We all see cool stuff online that we’d like to share or save—aka “pin.” I have some Facebook friends I wish would use Pinterest so they could stop filling my news feed with kitten images and quotation graphics, but that’s for another post.
Snark aside, it’s no surprise people can find uses for this online pinboard. My engaged friends and colleagues pin wedding-themed items, foodie friends pin recipes, fashion junkies pin wish-list items, etc.
I understand why individuals use Pinterest, but what, if anything, can it do for companies or organizations?
Joe Waters answers this question for causes/nonprofits in a Huffington Post article.
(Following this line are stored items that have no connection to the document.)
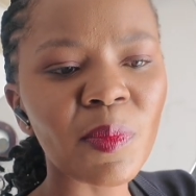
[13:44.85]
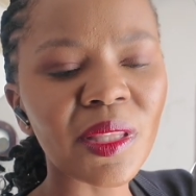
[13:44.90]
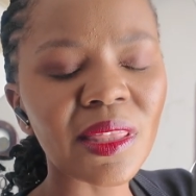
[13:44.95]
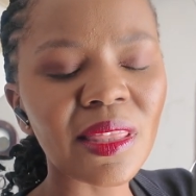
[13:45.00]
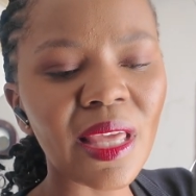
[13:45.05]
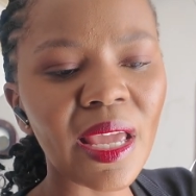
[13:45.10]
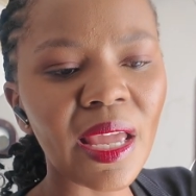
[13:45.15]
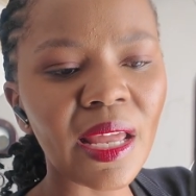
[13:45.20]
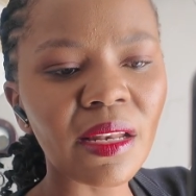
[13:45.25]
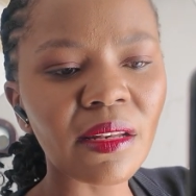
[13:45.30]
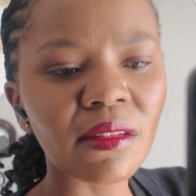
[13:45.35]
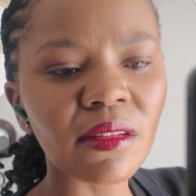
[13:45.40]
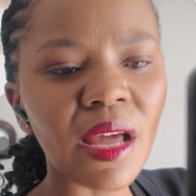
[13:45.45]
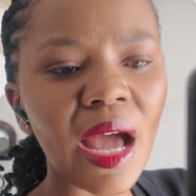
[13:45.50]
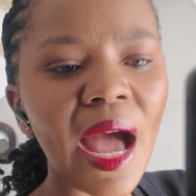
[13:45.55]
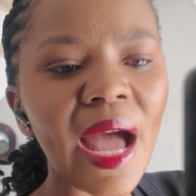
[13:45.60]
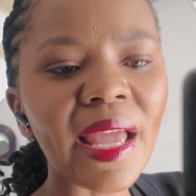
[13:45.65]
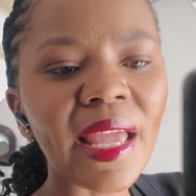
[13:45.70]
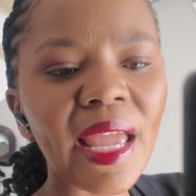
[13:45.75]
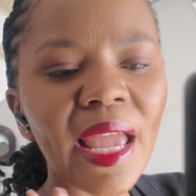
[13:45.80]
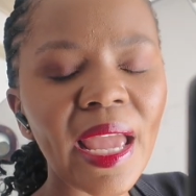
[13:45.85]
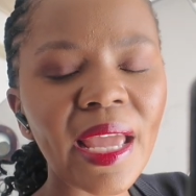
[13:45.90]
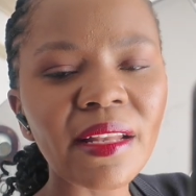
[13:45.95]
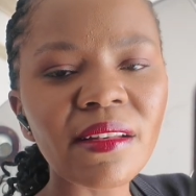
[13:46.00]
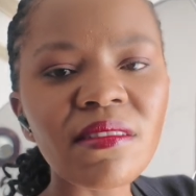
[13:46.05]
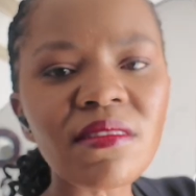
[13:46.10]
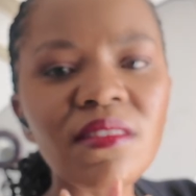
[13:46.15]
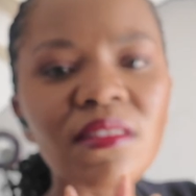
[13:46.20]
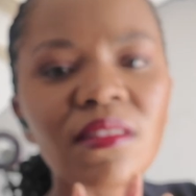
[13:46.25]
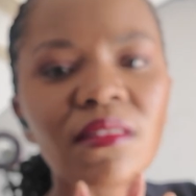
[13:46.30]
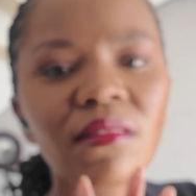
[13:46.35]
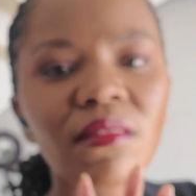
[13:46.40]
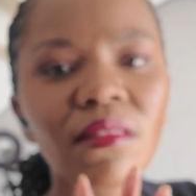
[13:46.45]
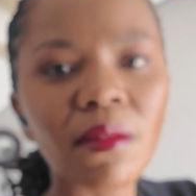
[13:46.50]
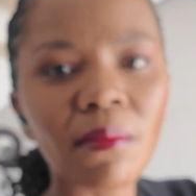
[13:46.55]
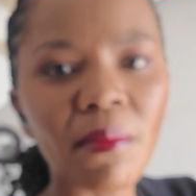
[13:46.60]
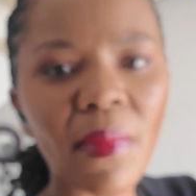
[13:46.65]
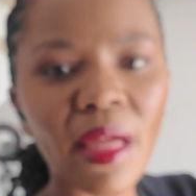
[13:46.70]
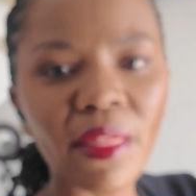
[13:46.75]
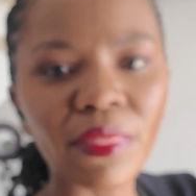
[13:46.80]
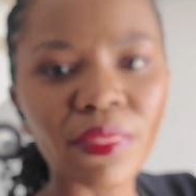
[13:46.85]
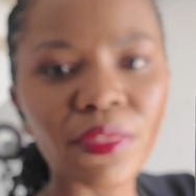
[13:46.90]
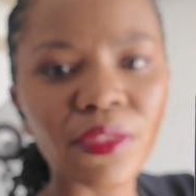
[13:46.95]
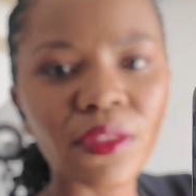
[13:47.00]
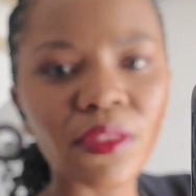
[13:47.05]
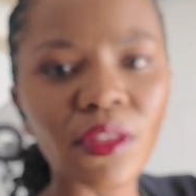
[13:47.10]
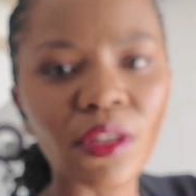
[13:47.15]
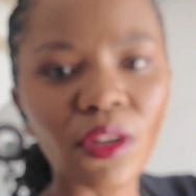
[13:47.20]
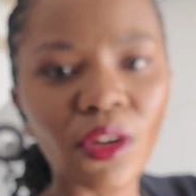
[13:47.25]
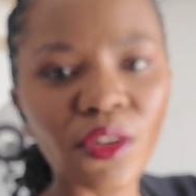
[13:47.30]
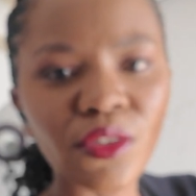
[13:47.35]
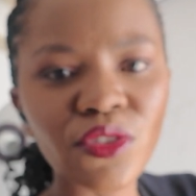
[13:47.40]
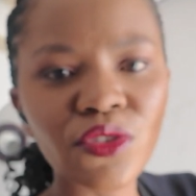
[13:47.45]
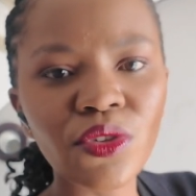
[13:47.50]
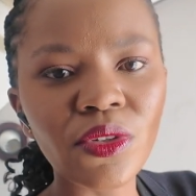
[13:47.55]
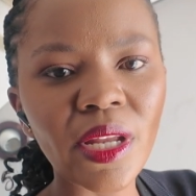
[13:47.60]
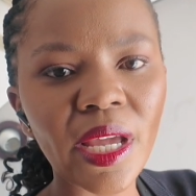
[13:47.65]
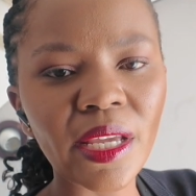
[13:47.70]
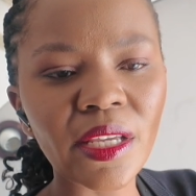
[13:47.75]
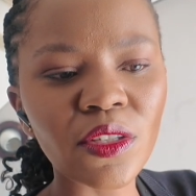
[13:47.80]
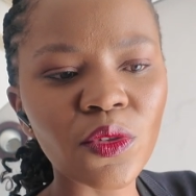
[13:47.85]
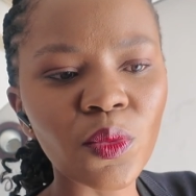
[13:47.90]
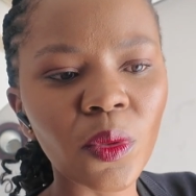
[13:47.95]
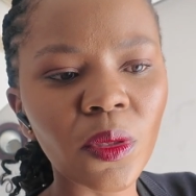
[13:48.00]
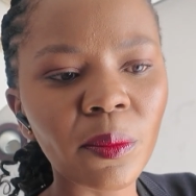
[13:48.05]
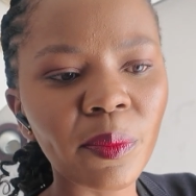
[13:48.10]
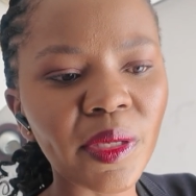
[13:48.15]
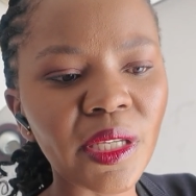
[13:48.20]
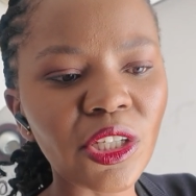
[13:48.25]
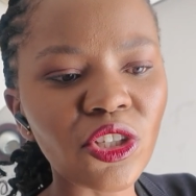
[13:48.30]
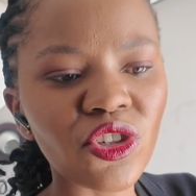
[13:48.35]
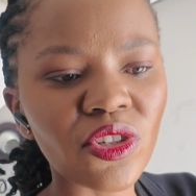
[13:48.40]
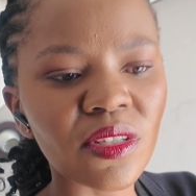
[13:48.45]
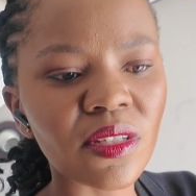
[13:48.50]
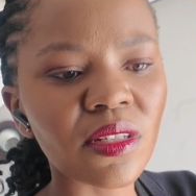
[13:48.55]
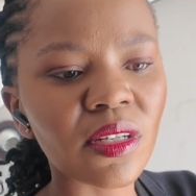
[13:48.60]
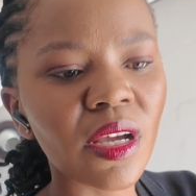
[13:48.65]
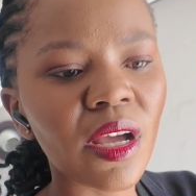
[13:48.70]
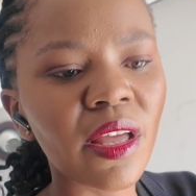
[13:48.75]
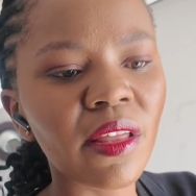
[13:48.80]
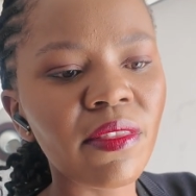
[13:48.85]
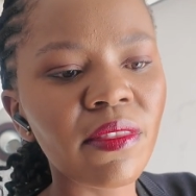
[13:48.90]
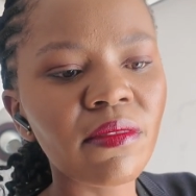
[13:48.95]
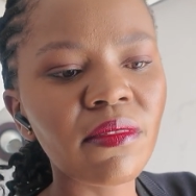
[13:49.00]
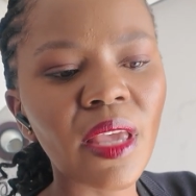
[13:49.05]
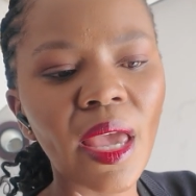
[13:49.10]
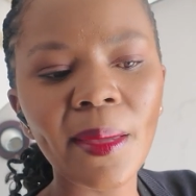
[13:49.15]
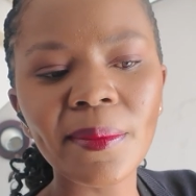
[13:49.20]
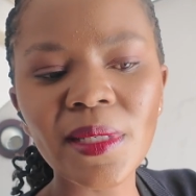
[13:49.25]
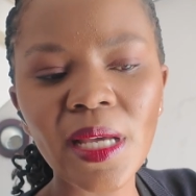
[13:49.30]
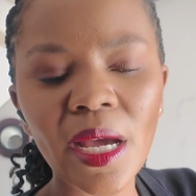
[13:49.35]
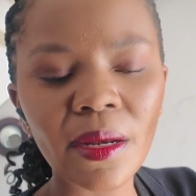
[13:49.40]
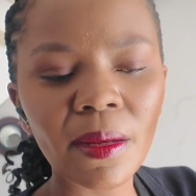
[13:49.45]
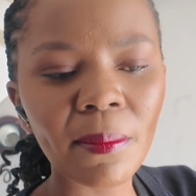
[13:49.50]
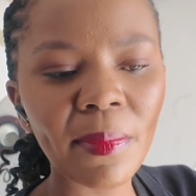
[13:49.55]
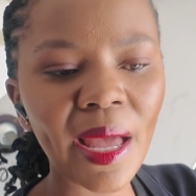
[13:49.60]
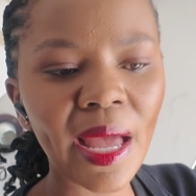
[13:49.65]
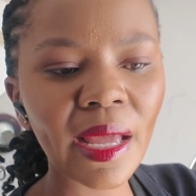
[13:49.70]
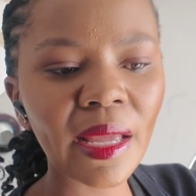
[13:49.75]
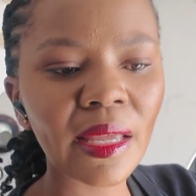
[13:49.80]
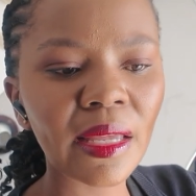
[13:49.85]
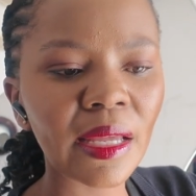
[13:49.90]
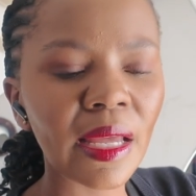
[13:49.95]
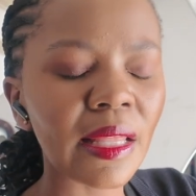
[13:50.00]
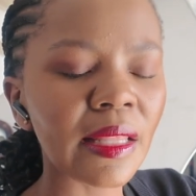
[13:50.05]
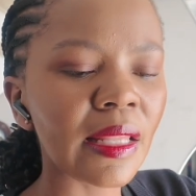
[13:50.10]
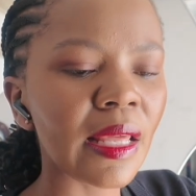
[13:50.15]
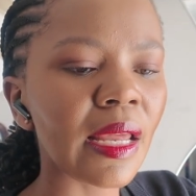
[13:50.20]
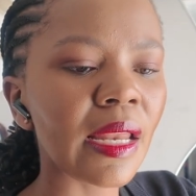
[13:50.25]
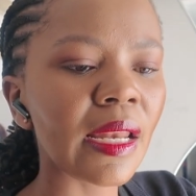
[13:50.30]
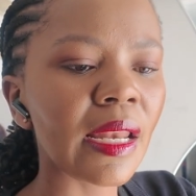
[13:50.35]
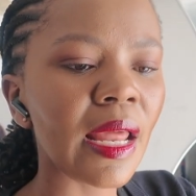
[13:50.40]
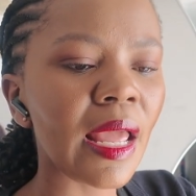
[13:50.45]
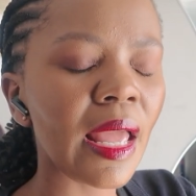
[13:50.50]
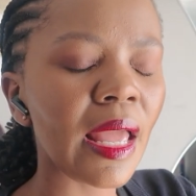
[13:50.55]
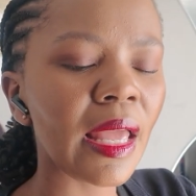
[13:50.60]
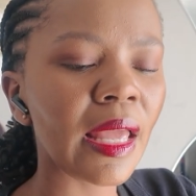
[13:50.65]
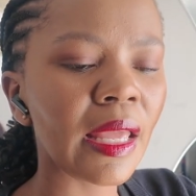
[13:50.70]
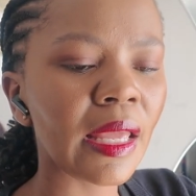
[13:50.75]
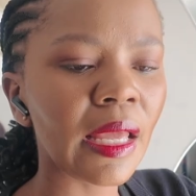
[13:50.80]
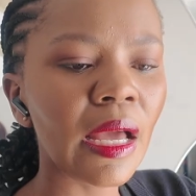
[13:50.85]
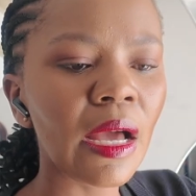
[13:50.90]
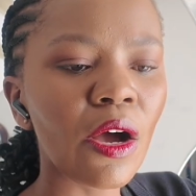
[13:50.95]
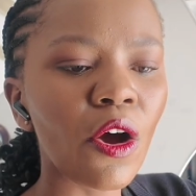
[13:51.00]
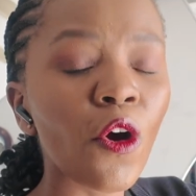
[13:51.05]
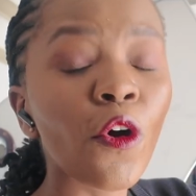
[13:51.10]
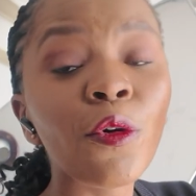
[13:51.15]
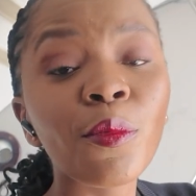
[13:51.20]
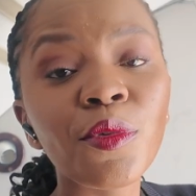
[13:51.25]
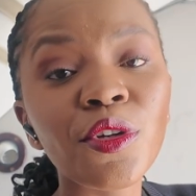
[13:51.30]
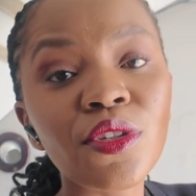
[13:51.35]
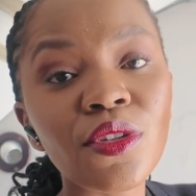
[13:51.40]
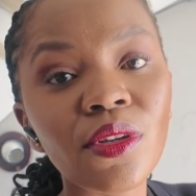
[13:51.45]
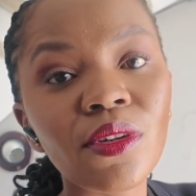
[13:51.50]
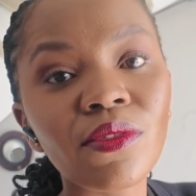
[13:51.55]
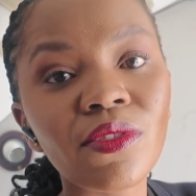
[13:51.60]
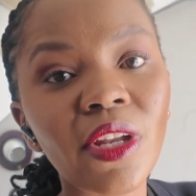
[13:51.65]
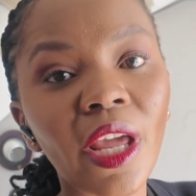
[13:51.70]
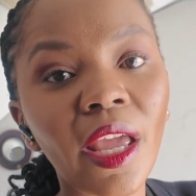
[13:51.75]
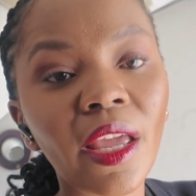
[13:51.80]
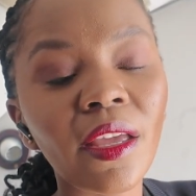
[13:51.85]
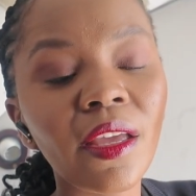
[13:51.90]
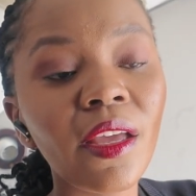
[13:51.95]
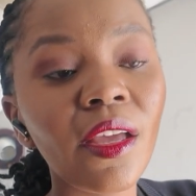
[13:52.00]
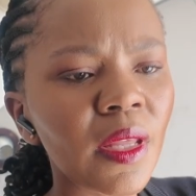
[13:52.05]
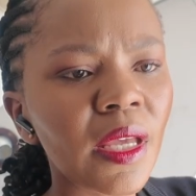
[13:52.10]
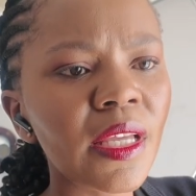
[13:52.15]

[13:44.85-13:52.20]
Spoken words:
But then I end the month, the last 2 days will be just a Cape Town and back, and then a home reserve day.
He says if you have an interesting or compelling story you can tell with images—he believes every cause does—and if you’re active on other social media platforms—you may benefit from the site.
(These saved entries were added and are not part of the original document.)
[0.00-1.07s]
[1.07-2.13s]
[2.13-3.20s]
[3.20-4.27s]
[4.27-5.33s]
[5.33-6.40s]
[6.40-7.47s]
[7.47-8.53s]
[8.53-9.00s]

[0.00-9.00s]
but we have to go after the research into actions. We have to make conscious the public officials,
However, he warns, you must be social and useful. One example is Amnesty International’s boards.
Kathleen Scarrow addresses Pinterest from the small business point of view in a “Globe and Mail” article. She points out that the majority of Pinterest’s users are women aged 25-44. If this is your target market—and again, if you can tell your story through images—Pinterest may be a great tool for you. She warns against self-promotion and encourages businesses to think creatively.
A good example is Etsy’s boards.
Journalists and the media
Mashable posted an article from the International Journalists’ Network that tells how journalists can use Pinterest. A journalist could use the site to showcase his work, pin pictures of breaking news, find trends or ideas, or simply curate the news into a makeshift online magazine.
Check out TIME Magazine’s boards. It uses Pinterest to share staff bios, promote behind-the-scenes blog posts, and more.
Other articles, including this one on Mashable and this one on AmEx Open Forum, discuss how big brands can use Pinterest. The articles warn against blatant broadcasting and suggest brands use a holistic approach.
Brands could use Pinterest to:
- Promote a lifestyle
- Showcase its personality
- Provide inspiration for employees
- Foster creative communication between itself and its customers
- Run contests, such as Land’s End’s Pin It to Win It contest.
If you want specific brand examples, check out Real Simple’s boards which, according to a Business Insider post, get more referral traffic from Pinterest than from Facebook. Also check out Whole Foods Market’s boards. Warning: You will be hungry after you see them.
Why and how does your company use Pinterest?